EXERCISE DESCRIPTION:
Please retype the records below exactly, from the first line through the line containing "[00:25:55.71]", and leave out any pictures.

SUPPLIED MATERIAL:
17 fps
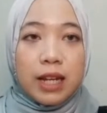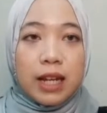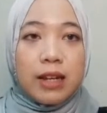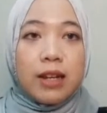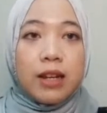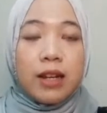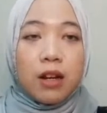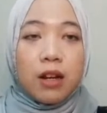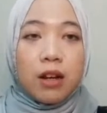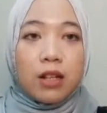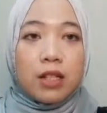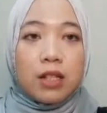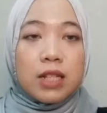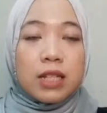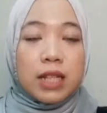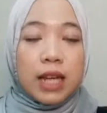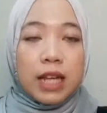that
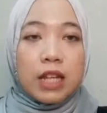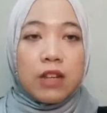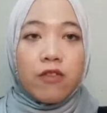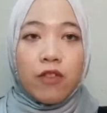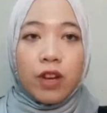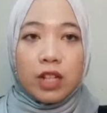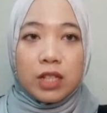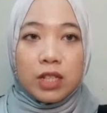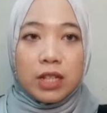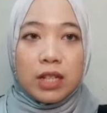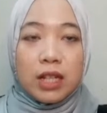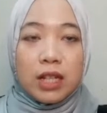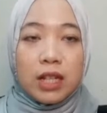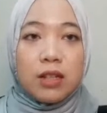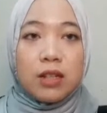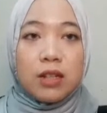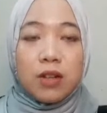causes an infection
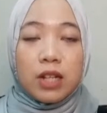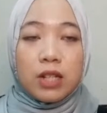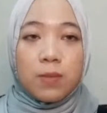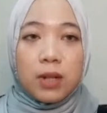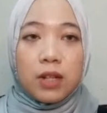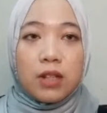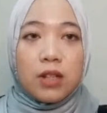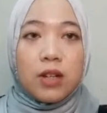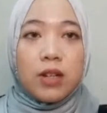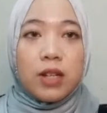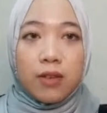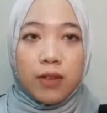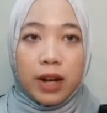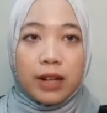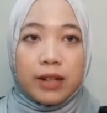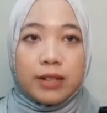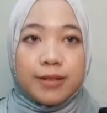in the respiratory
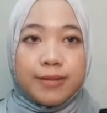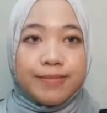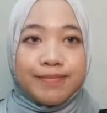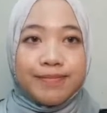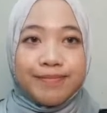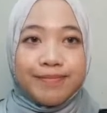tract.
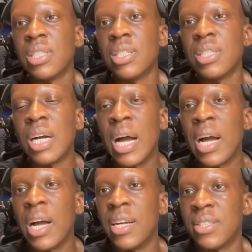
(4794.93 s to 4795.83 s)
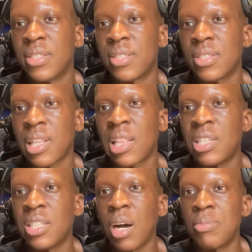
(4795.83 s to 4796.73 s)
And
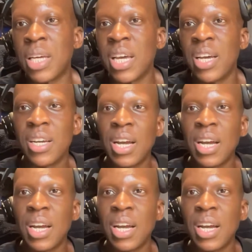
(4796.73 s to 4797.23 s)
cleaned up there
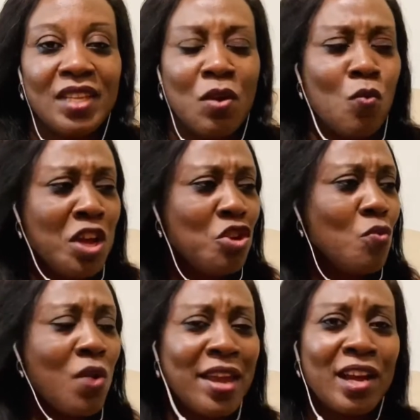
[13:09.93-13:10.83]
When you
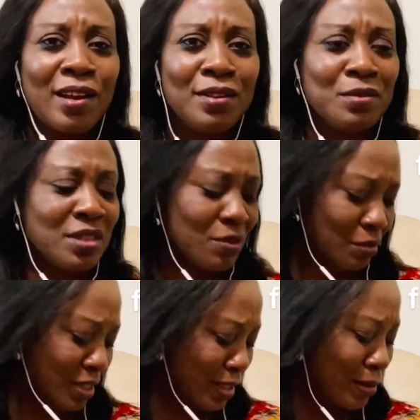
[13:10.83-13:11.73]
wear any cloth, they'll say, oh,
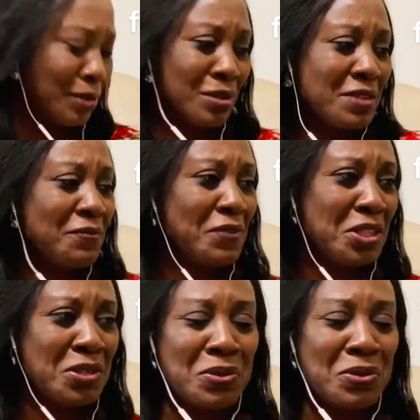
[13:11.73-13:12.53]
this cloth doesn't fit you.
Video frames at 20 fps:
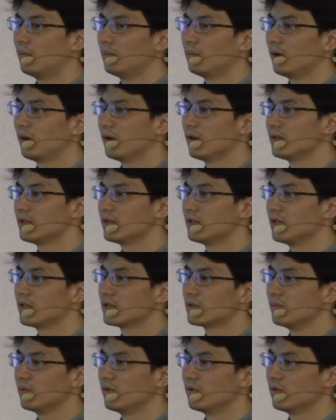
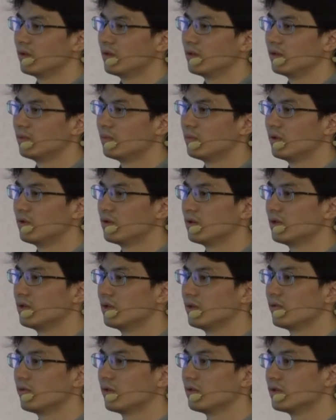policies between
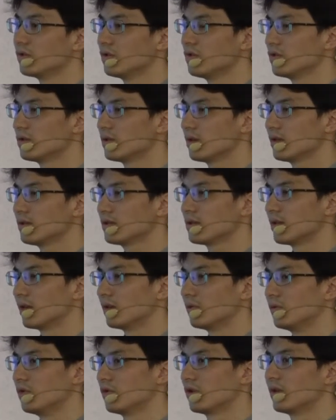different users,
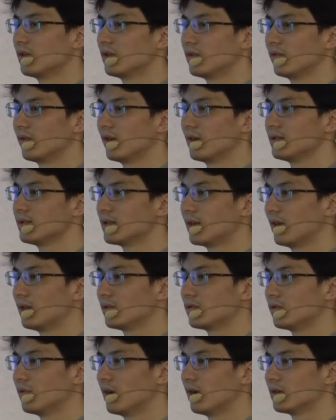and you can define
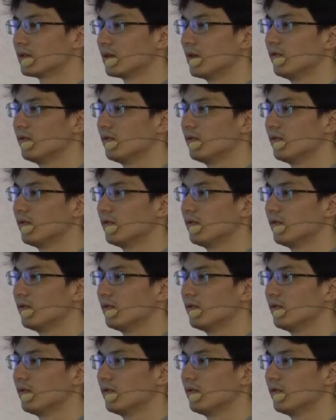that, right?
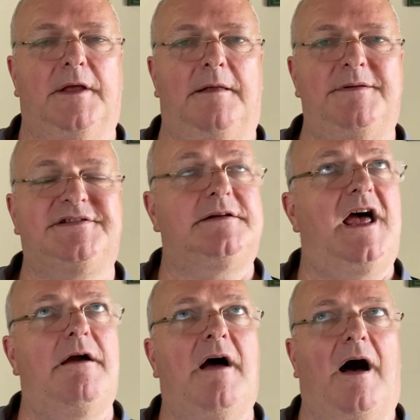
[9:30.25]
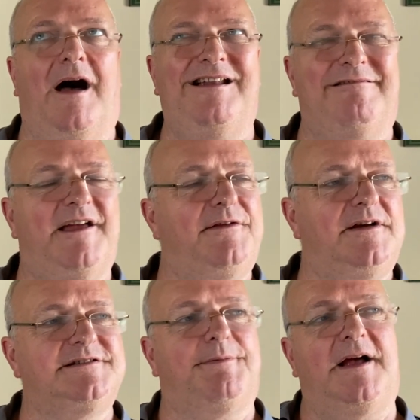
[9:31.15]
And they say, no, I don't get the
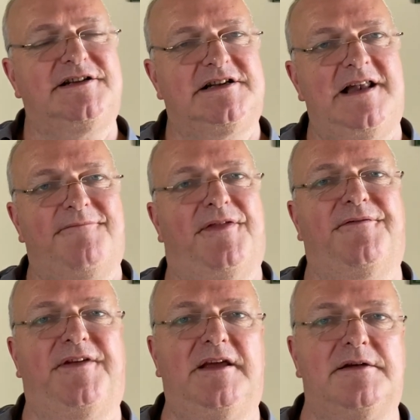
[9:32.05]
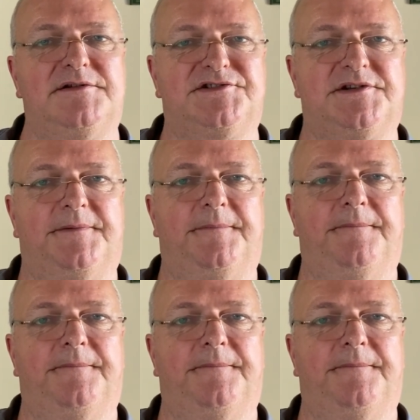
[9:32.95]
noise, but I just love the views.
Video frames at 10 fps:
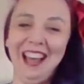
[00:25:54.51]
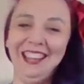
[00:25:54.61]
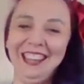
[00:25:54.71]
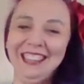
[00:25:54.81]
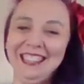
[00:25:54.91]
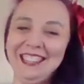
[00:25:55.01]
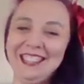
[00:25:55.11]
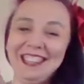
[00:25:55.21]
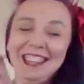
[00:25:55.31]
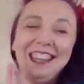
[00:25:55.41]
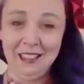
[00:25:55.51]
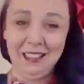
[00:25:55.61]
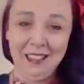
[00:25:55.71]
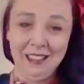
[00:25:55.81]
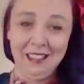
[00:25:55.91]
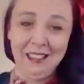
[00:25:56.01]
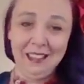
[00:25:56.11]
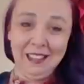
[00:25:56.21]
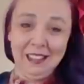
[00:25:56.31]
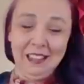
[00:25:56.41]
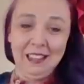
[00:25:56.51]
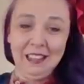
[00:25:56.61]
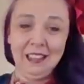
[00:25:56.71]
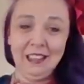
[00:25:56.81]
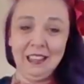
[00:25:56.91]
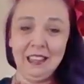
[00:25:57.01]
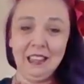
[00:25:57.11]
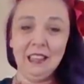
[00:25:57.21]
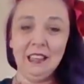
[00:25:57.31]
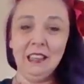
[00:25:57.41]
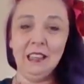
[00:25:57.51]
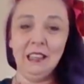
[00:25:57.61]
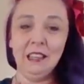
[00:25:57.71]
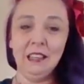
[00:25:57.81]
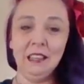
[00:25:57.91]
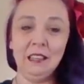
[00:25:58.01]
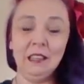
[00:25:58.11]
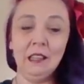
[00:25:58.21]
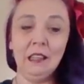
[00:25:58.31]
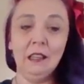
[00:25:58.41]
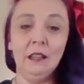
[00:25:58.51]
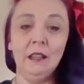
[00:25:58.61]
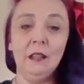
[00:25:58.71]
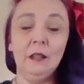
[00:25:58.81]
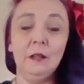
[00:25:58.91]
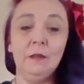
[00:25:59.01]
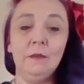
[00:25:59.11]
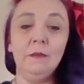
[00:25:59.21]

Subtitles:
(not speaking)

ANSWER FOR THIS EXERCISE:
17 fps
that
causes an infection
in the respiratory
tract.
(4794.93 s to 4795.83 s)
(4795.83 s to 4796.73 s)
And
(4796.73 s to 4797.23 s)
cleaned up there
[13:09.93-13:10.83]
When you
[13:10.83-13:11.73]
wear any cloth, they'll say, oh,
[13:11.73-13:12.53]
this cloth doesn't fit you.
Video frames at 20 fps:
policies between
different users,
and you can define
that, right?
[9:30.25]
[9:31.15]
And they say, no, I don't get the
[9:32.05]
[9:32.95]
noise, but I just love the views.
Video frames at 10 fps:
[00:25:54.51]
[00:25:54.61]
[00:25:54.71]
[00:25:54.81]
[00:25:54.91]
[00:25:55.01]
[00:25:55.11]
[00:25:55.21]
[00:25:55.31]
[00:25:55.41]
[00:25:55.51]
[00:25:55.61]
[00:25:55.71]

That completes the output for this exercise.